Segment Start: DATA PROVIDED

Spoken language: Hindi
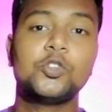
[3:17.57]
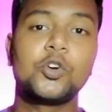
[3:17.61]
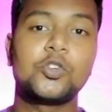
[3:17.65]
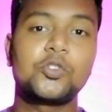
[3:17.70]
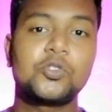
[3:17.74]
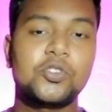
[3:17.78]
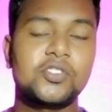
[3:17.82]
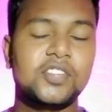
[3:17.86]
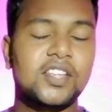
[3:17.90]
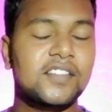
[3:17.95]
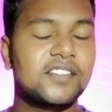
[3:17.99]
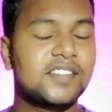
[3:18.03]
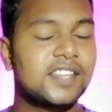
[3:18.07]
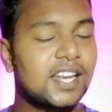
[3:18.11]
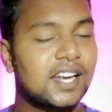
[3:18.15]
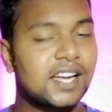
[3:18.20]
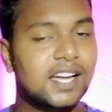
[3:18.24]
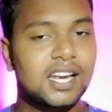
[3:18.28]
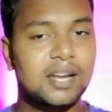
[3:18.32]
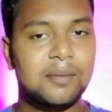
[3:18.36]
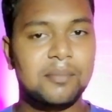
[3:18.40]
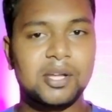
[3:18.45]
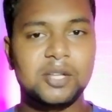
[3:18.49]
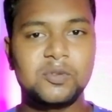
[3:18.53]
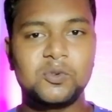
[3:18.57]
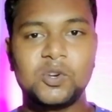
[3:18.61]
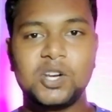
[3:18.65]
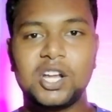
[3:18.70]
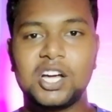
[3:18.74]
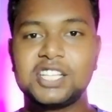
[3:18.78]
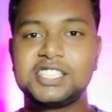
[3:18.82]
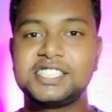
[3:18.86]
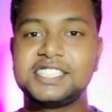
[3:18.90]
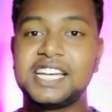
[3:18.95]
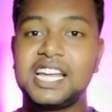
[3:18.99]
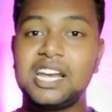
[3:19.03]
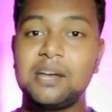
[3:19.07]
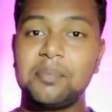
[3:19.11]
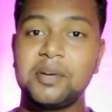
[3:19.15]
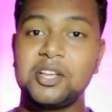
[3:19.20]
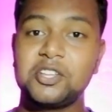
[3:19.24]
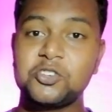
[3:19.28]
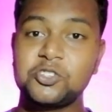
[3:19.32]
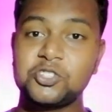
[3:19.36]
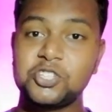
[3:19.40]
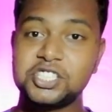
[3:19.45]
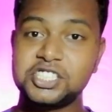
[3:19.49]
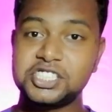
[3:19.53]
दोस्तों के साथ शेयर करना मत भूलना चैनल
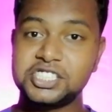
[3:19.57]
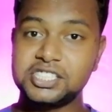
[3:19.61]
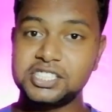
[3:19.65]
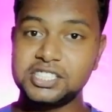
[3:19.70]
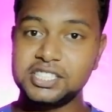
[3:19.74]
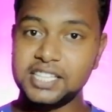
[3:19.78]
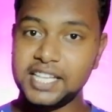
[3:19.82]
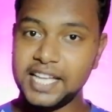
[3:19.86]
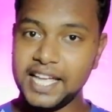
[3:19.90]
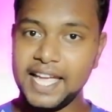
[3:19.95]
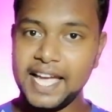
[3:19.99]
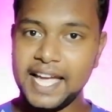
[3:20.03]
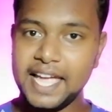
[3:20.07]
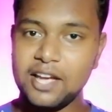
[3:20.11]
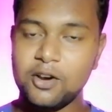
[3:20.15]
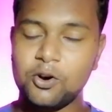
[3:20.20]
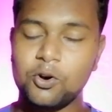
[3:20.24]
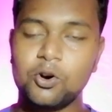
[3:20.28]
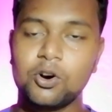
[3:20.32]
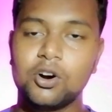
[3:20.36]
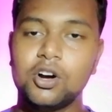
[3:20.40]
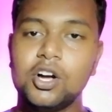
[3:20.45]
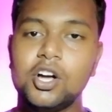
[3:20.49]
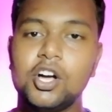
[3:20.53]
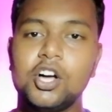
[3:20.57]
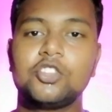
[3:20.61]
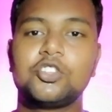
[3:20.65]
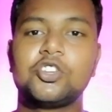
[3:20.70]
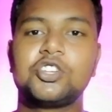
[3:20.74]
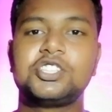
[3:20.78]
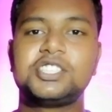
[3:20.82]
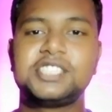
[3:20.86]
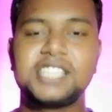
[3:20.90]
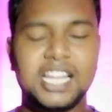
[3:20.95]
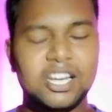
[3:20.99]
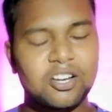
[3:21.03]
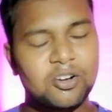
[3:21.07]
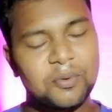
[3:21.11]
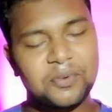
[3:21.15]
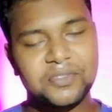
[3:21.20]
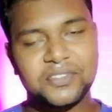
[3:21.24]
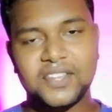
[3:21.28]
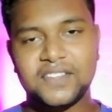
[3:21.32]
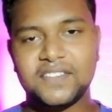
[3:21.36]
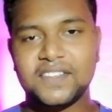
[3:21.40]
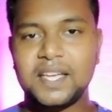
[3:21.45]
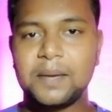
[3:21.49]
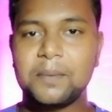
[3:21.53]
पर जो जो नए आए हो तो चैनल को
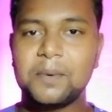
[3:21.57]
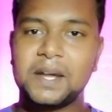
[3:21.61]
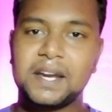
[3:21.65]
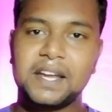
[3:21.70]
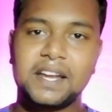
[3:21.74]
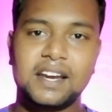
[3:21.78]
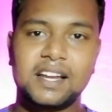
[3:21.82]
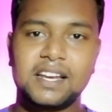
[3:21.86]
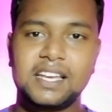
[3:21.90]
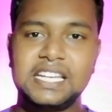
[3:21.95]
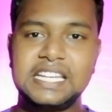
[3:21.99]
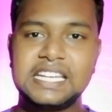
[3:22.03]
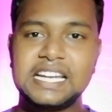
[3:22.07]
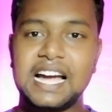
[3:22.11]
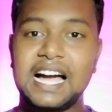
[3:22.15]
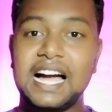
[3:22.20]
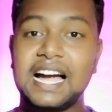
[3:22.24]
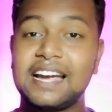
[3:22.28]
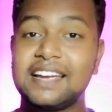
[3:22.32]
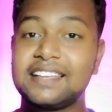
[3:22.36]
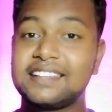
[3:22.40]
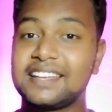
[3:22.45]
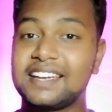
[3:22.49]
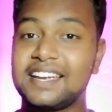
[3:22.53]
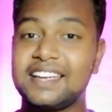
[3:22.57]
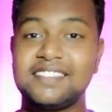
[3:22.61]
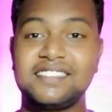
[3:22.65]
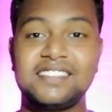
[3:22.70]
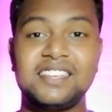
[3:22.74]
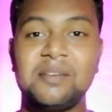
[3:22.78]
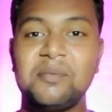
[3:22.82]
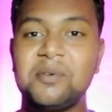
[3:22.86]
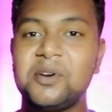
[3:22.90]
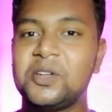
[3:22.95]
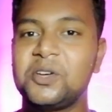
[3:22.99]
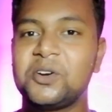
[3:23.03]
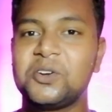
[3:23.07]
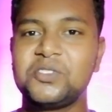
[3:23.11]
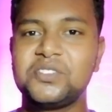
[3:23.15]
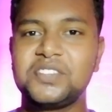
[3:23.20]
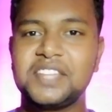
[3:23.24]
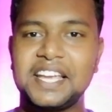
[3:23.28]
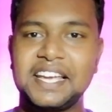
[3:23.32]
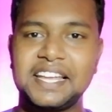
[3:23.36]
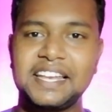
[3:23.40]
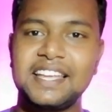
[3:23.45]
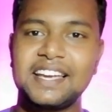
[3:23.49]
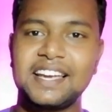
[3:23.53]
भी सब्सक्राइब करके रख लीजिएगा आगे तक ऐसी वीडियोज़
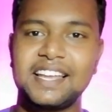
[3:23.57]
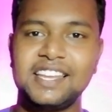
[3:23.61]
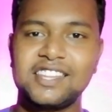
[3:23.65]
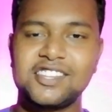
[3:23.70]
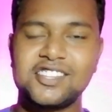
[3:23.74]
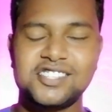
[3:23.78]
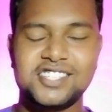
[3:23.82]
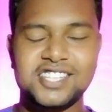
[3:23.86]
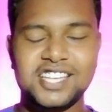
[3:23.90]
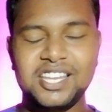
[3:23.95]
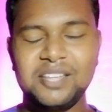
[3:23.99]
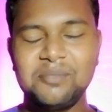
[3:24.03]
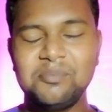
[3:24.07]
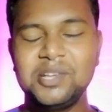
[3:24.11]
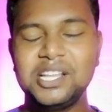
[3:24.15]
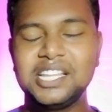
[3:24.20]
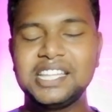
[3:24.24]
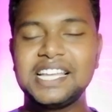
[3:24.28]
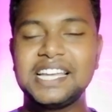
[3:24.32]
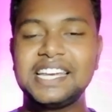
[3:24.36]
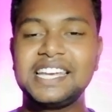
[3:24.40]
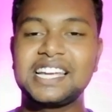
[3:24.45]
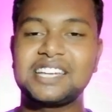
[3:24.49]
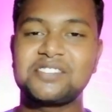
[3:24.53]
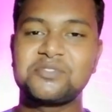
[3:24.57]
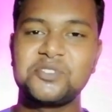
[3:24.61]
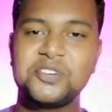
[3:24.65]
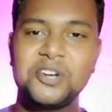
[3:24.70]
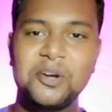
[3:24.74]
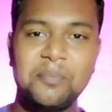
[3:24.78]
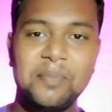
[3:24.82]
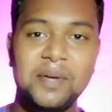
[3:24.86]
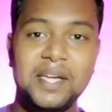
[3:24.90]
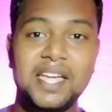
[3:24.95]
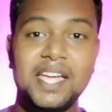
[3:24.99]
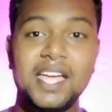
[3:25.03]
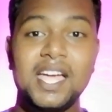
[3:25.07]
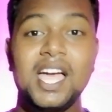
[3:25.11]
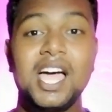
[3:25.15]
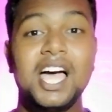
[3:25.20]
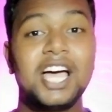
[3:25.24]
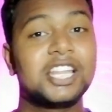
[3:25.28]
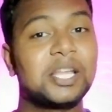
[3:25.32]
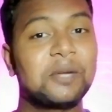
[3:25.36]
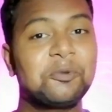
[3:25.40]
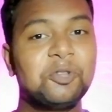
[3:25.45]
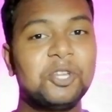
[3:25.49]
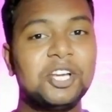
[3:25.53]
देखने के लिए तो चलिए मिलते हैं नेक्स्ट वीडियो पर
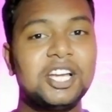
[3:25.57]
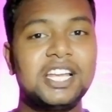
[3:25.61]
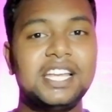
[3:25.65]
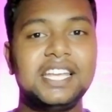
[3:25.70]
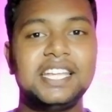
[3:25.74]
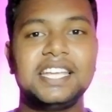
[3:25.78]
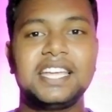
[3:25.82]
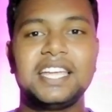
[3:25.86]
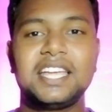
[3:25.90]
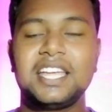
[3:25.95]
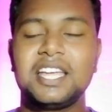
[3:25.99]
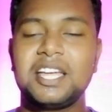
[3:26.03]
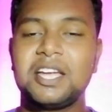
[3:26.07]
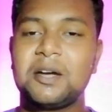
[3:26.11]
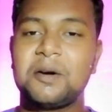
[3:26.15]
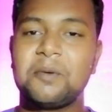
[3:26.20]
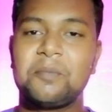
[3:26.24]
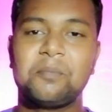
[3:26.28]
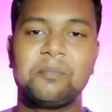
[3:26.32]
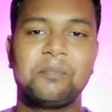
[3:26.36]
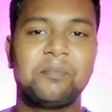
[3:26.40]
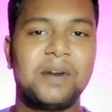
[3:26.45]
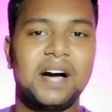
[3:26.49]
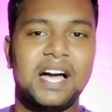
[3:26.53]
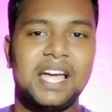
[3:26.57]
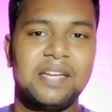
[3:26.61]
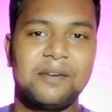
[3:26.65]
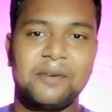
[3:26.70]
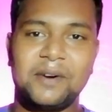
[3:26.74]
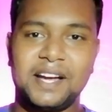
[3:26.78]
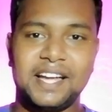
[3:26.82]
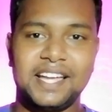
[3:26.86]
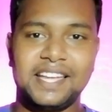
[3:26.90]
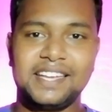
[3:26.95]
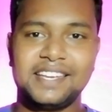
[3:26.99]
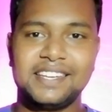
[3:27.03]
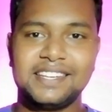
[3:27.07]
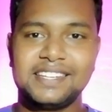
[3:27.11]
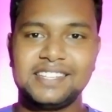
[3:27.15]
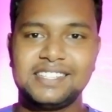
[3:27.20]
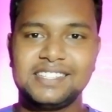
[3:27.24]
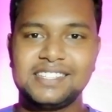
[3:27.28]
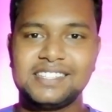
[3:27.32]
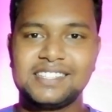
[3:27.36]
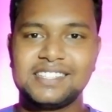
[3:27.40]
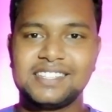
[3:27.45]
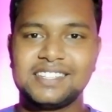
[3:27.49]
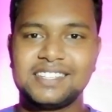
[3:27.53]
तब तक के लिए बाय
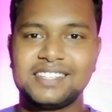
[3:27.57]
बाय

Segment End: DATA PROVIDED

▶ EXERCISE DESCRIPTION
What is needed is the whole listing again, exactly as written, with the images left out.

▶ THE COMPLETED TASK
Spoken language: Hindi
[3:17.57]
[3:17.61]
[3:17.65]
[3:17.70]
[3:17.74]
[3:17.78]
[3:17.82]
[3:17.86]
[3:17.90]
[3:17.95]
[3:17.99]
[3:18.03]
[3:18.07]
[3:18.11]
[3:18.15]
[3:18.20]
[3:18.24]
[3:18.28]
[3:18.32]
[3:18.36]
[3:18.40]
[3:18.45]
[3:18.49]
[3:18.53]
[3:18.57]
[3:18.61]
[3:18.65]
[3:18.70]
[3:18.74]
[3:18.78]
[3:18.82]
[3:18.86]
[3:18.90]
[3:18.95]
[3:18.99]
[3:19.03]
[3:19.07]
[3:19.11]
[3:19.15]
[3:19.20]
[3:19.24]
[3:19.28]
[3:19.32]
[3:19.36]
[3:19.40]
[3:19.45]
[3:19.49]
[3:19.53]
दोस्तों के साथ शेयर करना मत भूलना चैनल
[3:19.57]
[3:19.61]
[3:19.65]
[3:19.70]
[3:19.74]
[3:19.78]
[3:19.82]
[3:19.86]
[3:19.90]
[3:19.95]
[3:19.99]
[3:20.03]
[3:20.07]
[3:20.11]
[3:20.15]
[3:20.20]
[3:20.24]
[3:20.28]
[3:20.32]
[3:20.36]
[3:20.40]
[3:20.45]
[3:20.49]
[3:20.53]
[3:20.57]
[3:20.61]
[3:20.65]
[3:20.70]
[3:20.74]
[3:20.78]
[3:20.82]
[3:20.86]
[3:20.90]
[3:20.95]
[3:20.99]
[3:21.03]
[3:21.07]
[3:21.11]
[3:21.15]
[3:21.20]
[3:21.24]
[3:21.28]
[3:21.32]
[3:21.36]
[3:21.40]
[3:21.45]
[3:21.49]
[3:21.53]
पर जो जो नए आए हो तो चैनल को
[3:21.57]
[3:21.61]
[3:21.65]
[3:21.70]
[3:21.74]
[3:21.78]
[3:21.82]
[3:21.86]
[3:21.90]
[3:21.95]
[3:21.99]
[3:22.03]
[3:22.07]
[3:22.11]
[3:22.15]
[3:22.20]
[3:22.24]
[3:22.28]
[3:22.32]
[3:22.36]
[3:22.40]
[3:22.45]
[3:22.49]
[3:22.53]
[3:22.57]
[3:22.61]
[3:22.65]
[3:22.70]
[3:22.74]
[3:22.78]
[3:22.82]
[3:22.86]
[3:22.90]
[3:22.95]
[3:22.99]
[3:23.03]
[3:23.07]
[3:23.11]
[3:23.15]
[3:23.20]
[3:23.24]
[3:23.28]
[3:23.32]
[3:23.36]
[3:23.40]
[3:23.45]
[3:23.49]
[3:23.53]
भी सब्सक्राइब करके रख लीजिएगा आगे तक ऐसी वीडियोज़
[3:23.57]
[3:23.61]
[3:23.65]
[3:23.70]
[3:23.74]
[3:23.78]
[3:23.82]
[3:23.86]
[3:23.90]
[3:23.95]
[3:23.99]
[3:24.03]
[3:24.07]
[3:24.11]
[3:24.15]
[3:24.20]
[3:24.24]
[3:24.28]
[3:24.32]
[3:24.36]
[3:24.40]
[3:24.45]
[3:24.49]
[3:24.53]
[3:24.57]
[3:24.61]
[3:24.65]
[3:24.70]
[3:24.74]
[3:24.78]
[3:24.82]
[3:24.86]
[3:24.90]
[3:24.95]
[3:24.99]
[3:25.03]
[3:25.07]
[3:25.11]
[3:25.15]
[3:25.20]
[3:25.24]
[3:25.28]
[3:25.32]
[3:25.36]
[3:25.40]
[3:25.45]
[3:25.49]
[3:25.53]
देखने के लिए तो चलिए मिलते हैं नेक्स्ट वीडियो पर
[3:25.57]
[3:25.61]
[3:25.65]
[3:25.70]
[3:25.74]
[3:25.78]
[3:25.82]
[3:25.86]
[3:25.90]
[3:25.95]
[3:25.99]
[3:26.03]
[3:26.07]
[3:26.11]
[3:26.15]
[3:26.20]
[3:26.24]
[3:26.28]
[3:26.32]
[3:26.36]
[3:26.40]
[3:26.45]
[3:26.49]
[3:26.53]
[3:26.57]
[3:26.61]
[3:26.65]
[3:26.70]
[3:26.74]
[3:26.78]
[3:26.82]
[3:26.86]
[3:26.90]
[3:26.95]
[3:26.99]
[3:27.03]
[3:27.07]
[3:27.11]
[3:27.15]
[3:27.20]
[3:27.24]
[3:27.28]
[3:27.32]
[3:27.36]
[3:27.40]
[3:27.45]
[3:27.49]
[3:27.53]
तब तक के लिए बाय
[3:27.57]
बाय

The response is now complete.